**Description of the task**
The answer must be an exact copy of the lines from the one with "[8:32.66-8:33.66]" to the last line of the entries below, both included, and must contain no pictures.

**Material for the task**

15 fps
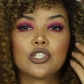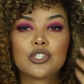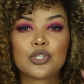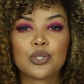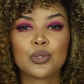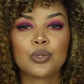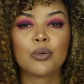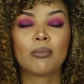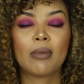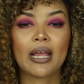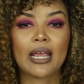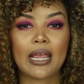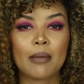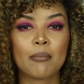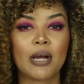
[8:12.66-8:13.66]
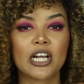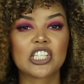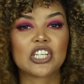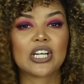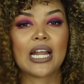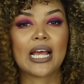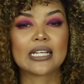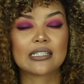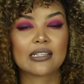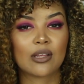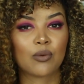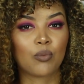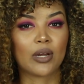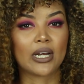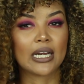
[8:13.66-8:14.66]
do my hair much lighter
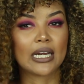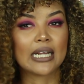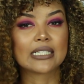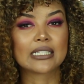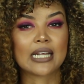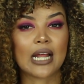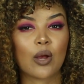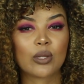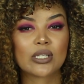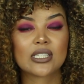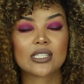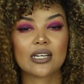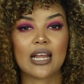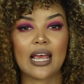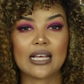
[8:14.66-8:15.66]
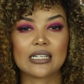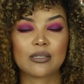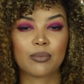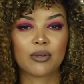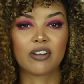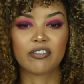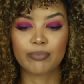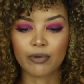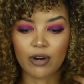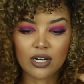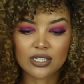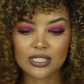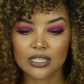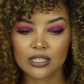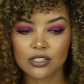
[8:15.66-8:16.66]
than what it is now. It still has a bit of
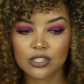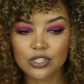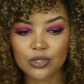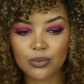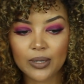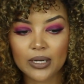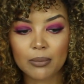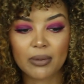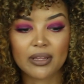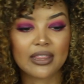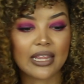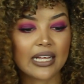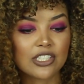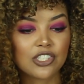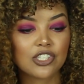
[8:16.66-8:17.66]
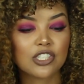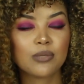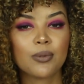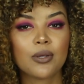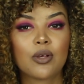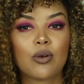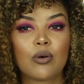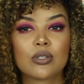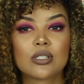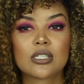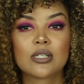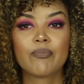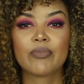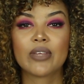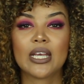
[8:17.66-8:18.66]
brassiness to it, but that's just
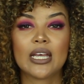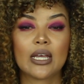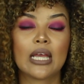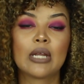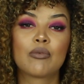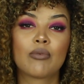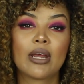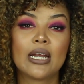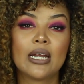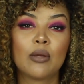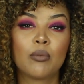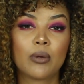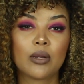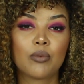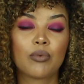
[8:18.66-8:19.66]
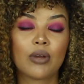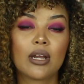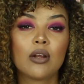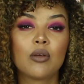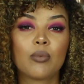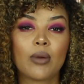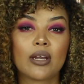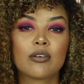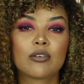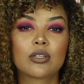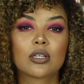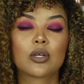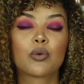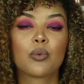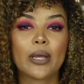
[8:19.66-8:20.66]
because we really went
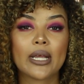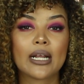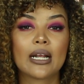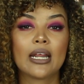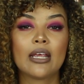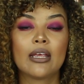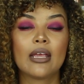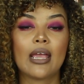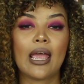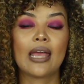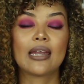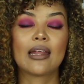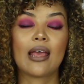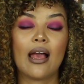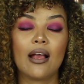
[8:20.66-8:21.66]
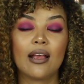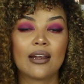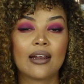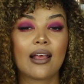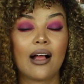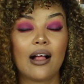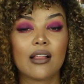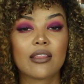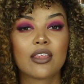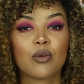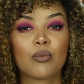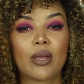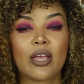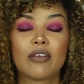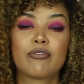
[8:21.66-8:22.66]
quickly and in a healthy
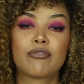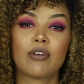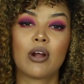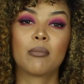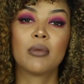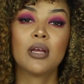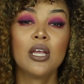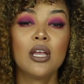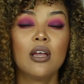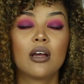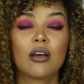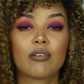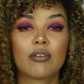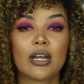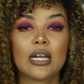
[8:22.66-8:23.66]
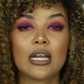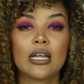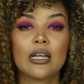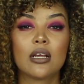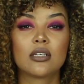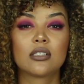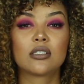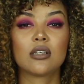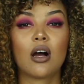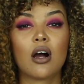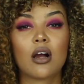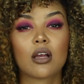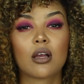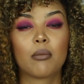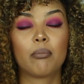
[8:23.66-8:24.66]
way from a really
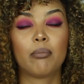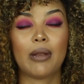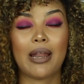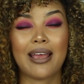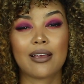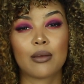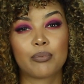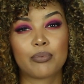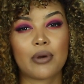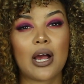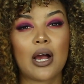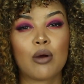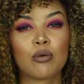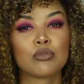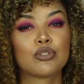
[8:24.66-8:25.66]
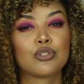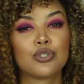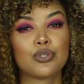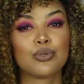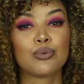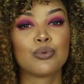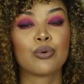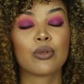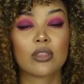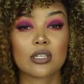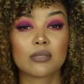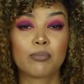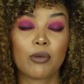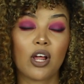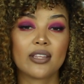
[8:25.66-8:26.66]
dark black brown to
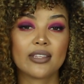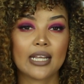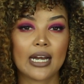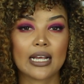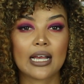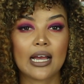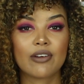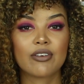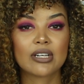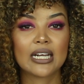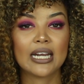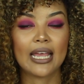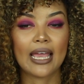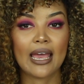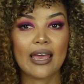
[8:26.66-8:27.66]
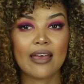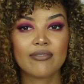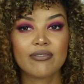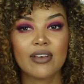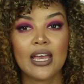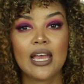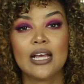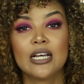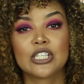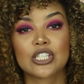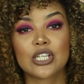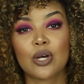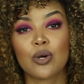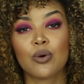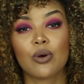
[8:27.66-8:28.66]
the blonde that I currently have.
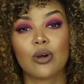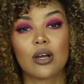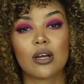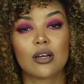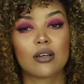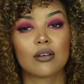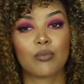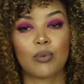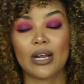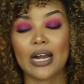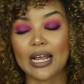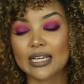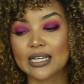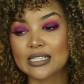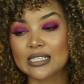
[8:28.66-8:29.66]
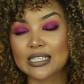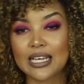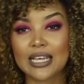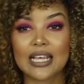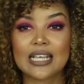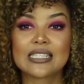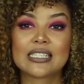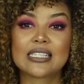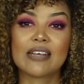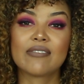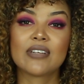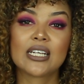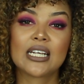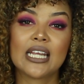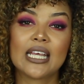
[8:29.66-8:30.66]
So what I can say is
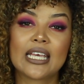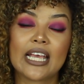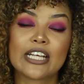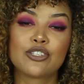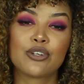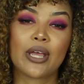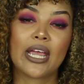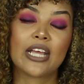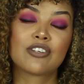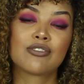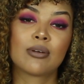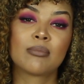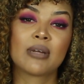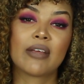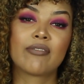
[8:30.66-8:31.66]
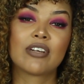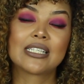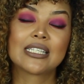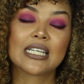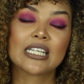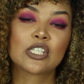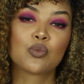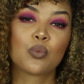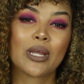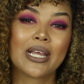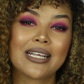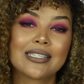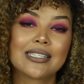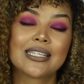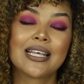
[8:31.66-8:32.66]
definitely get your hair trimmed every 6
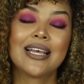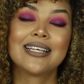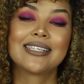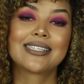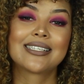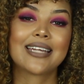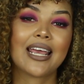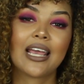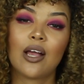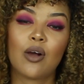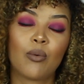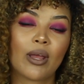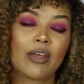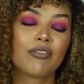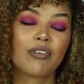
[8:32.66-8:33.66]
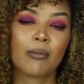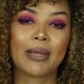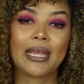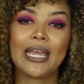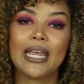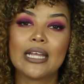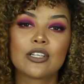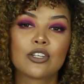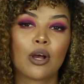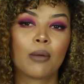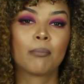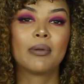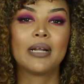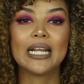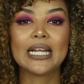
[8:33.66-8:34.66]
weeks. Stay away from heat
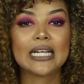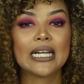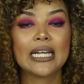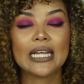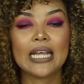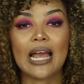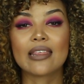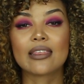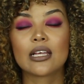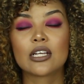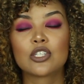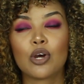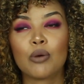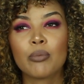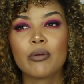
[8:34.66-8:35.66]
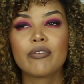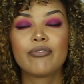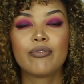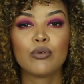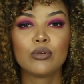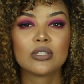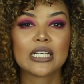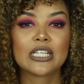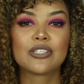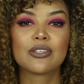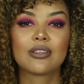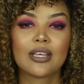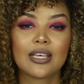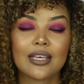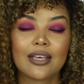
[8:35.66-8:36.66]
completely. I think don't be fooled into
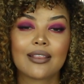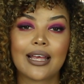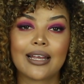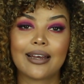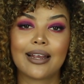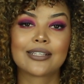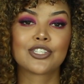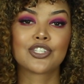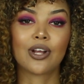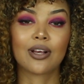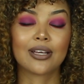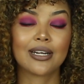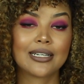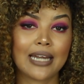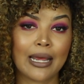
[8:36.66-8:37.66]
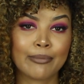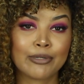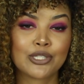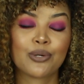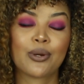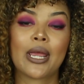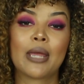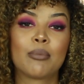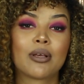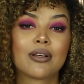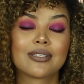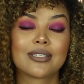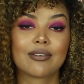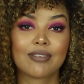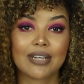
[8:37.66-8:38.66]
thinking that it's not going to damage your hair,
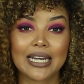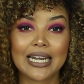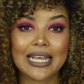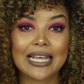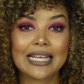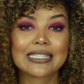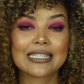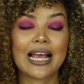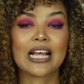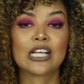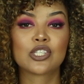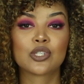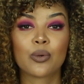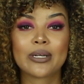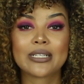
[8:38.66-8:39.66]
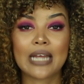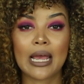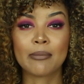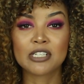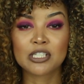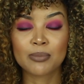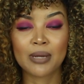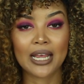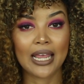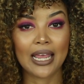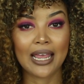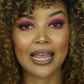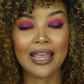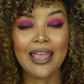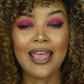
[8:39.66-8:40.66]
because it really is. I saw it damage my
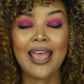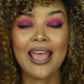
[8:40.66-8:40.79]
hair,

**Exercise output**
[8:32.66-8:33.66]
[8:33.66-8:34.66]
weeks. Stay away from heat
[8:34.66-8:35.66]
[8:35.66-8:36.66]
completely. I think don't be fooled into
[8:36.66-8:37.66]
[8:37.66-8:38.66]
thinking that it's not going to damage your hair,
[8:38.66-8:39.66]
[8:39.66-8:40.66]
because it really is. I saw it damage my
[8:40.66-8:40.79]
hair,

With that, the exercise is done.